A verbatim transcript of the lines below, starting at the first and ending with the one that holds "Verbatim transcript: single", is what should be produced.

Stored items
..........
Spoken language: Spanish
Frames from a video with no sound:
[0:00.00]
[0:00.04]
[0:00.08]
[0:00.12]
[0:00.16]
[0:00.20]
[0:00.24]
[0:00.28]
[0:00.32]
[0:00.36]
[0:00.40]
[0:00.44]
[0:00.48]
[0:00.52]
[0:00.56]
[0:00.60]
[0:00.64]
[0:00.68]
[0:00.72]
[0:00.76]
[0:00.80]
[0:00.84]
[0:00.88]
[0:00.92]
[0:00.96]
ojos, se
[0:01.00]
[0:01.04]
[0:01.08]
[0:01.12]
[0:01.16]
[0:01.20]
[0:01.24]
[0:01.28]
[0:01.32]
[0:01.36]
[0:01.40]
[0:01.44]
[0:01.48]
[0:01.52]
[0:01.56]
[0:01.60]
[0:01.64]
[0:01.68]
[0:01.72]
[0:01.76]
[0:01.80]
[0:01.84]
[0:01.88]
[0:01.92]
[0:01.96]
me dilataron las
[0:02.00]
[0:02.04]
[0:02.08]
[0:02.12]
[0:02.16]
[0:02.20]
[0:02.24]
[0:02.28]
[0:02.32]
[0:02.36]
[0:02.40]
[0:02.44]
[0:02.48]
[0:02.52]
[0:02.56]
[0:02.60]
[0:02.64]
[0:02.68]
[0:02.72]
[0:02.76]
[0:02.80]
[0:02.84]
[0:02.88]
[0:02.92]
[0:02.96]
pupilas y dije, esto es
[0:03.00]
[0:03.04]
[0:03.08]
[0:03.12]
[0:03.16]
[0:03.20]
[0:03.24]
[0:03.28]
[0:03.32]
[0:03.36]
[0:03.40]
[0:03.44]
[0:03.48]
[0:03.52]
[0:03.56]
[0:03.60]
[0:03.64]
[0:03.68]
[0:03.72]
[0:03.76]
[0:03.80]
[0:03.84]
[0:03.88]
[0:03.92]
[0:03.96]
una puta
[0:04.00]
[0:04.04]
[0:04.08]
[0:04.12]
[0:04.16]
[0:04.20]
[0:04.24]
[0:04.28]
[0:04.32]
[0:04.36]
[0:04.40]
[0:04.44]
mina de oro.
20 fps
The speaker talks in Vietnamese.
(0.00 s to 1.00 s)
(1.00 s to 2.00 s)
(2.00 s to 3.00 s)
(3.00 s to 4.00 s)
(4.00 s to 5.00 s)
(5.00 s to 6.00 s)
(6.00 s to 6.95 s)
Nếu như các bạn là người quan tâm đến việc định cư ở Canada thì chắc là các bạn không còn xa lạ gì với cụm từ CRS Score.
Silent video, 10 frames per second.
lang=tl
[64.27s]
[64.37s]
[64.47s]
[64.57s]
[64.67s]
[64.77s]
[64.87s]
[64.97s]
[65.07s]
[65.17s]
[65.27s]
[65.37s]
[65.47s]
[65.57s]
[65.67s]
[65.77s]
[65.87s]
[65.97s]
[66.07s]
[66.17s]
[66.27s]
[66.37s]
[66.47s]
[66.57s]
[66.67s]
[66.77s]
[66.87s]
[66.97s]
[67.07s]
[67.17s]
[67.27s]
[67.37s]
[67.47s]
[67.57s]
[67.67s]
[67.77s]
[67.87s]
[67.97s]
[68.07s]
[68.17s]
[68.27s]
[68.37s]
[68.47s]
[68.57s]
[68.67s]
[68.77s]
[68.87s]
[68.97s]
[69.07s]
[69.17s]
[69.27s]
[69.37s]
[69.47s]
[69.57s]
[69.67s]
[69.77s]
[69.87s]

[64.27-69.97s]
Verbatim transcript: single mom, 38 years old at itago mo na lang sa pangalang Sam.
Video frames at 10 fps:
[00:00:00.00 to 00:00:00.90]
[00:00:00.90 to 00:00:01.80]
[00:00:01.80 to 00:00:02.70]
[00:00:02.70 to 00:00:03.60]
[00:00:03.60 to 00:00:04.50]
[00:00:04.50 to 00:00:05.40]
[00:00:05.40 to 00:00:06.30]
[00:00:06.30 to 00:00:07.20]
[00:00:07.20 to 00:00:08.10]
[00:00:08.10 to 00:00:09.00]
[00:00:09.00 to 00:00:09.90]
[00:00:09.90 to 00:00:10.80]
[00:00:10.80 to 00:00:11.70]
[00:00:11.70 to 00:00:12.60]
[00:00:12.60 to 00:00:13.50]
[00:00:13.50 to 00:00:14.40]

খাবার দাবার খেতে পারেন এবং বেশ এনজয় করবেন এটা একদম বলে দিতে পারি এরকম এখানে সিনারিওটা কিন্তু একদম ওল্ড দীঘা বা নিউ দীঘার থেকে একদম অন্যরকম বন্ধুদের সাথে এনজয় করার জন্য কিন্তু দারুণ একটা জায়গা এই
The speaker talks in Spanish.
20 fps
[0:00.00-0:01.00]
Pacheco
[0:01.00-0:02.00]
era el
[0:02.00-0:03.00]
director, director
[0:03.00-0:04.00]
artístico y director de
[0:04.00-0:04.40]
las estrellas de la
..........
Answer for the task:
Spoken language: Spanish
Frames from a video with no sound:
[0:00.00]
[0:00.04]
[0:00.08]
[0:00.12]
[0:00.16]
[0:00.20]
[0:00.24]
[0:00.28]
[0:00.32]
[0:00.36]
[0:00.40]
[0:00.44]
[0:00.48]
[0:00.52]
[0:00.56]
[0:00.60]
[0:00.64]
[0:00.68]
[0:00.72]
[0:00.76]
[0:00.80]
[0:00.84]
[0:00.88]
[0:00.92]
[0:00.96]
ojos, se
[0:01.00]
[0:01.04]
[0:01.08]
[0:01.12]
[0:01.16]
[0:01.20]
[0:01.24]
[0:01.28]
[0:01.32]
[0:01.36]
[0:01.40]
[0:01.44]
[0:01.48]
[0:01.52]
[0:01.56]
[0:01.60]
[0:01.64]
[0:01.68]
[0:01.72]
[0:01.76]
[0:01.80]
[0:01.84]
[0:01.88]
[0:01.92]
[0:01.96]
me dilataron las
[0:02.00]
[0:02.04]
[0:02.08]
[0:02.12]
[0:02.16]
[0:02.20]
[0:02.24]
[0:02.28]
[0:02.32]
[0:02.36]
[0:02.40]
[0:02.44]
[0:02.48]
[0:02.52]
[0:02.56]
[0:02.60]
[0:02.64]
[0:02.68]
[0:02.72]
[0:02.76]
[0:02.80]
[0:02.84]
[0:02.88]
[0:02.92]
[0:02.96]
pupilas y dije, esto es
[0:03.00]
[0:03.04]
[0:03.08]
[0:03.12]
[0:03.16]
[0:03.20]
[0:03.24]
[0:03.28]
[0:03.32]
[0:03.36]
[0:03.40]
[0:03.44]
[0:03.48]
[0:03.52]
[0:03.56]
[0:03.60]
[0:03.64]
[0:03.68]
[0:03.72]
[0:03.76]
[0:03.80]
[0:03.84]
[0:03.88]
[0:03.92]
[0:03.96]
una puta
[0:04.00]
[0:04.04]
[0:04.08]
[0:04.12]
[0:04.16]
[0:04.20]
[0:04.24]
[0:04.28]
[0:04.32]
[0:04.36]
[0:04.40]
[0:04.44]
mina de oro.
20 fps
The speaker talks in Vietnamese.
(0.00 s to 1.00 s)
(1.00 s to 2.00 s)
(2.00 s to 3.00 s)
(3.00 s to 4.00 s)
(4.00 s to 5.00 s)
(5.00 s to 6.00 s)
(6.00 s to 6.95 s)
Nếu như các bạn là người quan tâm đến việc định cư ở Canada thì chắc là các bạn không còn xa lạ gì với cụm từ CRS Score.
Silent video, 10 frames per second.
lang=tl
[64.27s]
[64.37s]
[64.47s]
[64.57s]
[64.67s]
[64.77s]
[64.87s]
[64.97s]
[65.07s]
[65.17s]
[65.27s]
[65.37s]
[65.47s]
[65.57s]
[65.67s]
[65.77s]
[65.87s]
[65.97s]
[66.07s]
[66.17s]
[66.27s]
[66.37s]
[66.47s]
[66.57s]
[66.67s]
[66.77s]
[66.87s]
[66.97s]
[67.07s]
[67.17s]
[67.27s]
[67.37s]
[67.47s]
[67.57s]
[67.67s]
[67.77s]
[67.87s]
[67.97s]
[68.07s]
[68.17s]
[68.27s]
[68.37s]
[68.47s]
[68.57s]
[68.67s]
[68.77s]
[68.87s]
[68.97s]
[69.07s]
[69.17s]
[69.27s]
[69.37s]
[69.47s]
[69.57s]
[69.67s]
[69.77s]
[69.87s]

[64.27-69.97s]
Verbatim transcript: single mom, 38 years old at itago mo na lang sa pangalang Sam.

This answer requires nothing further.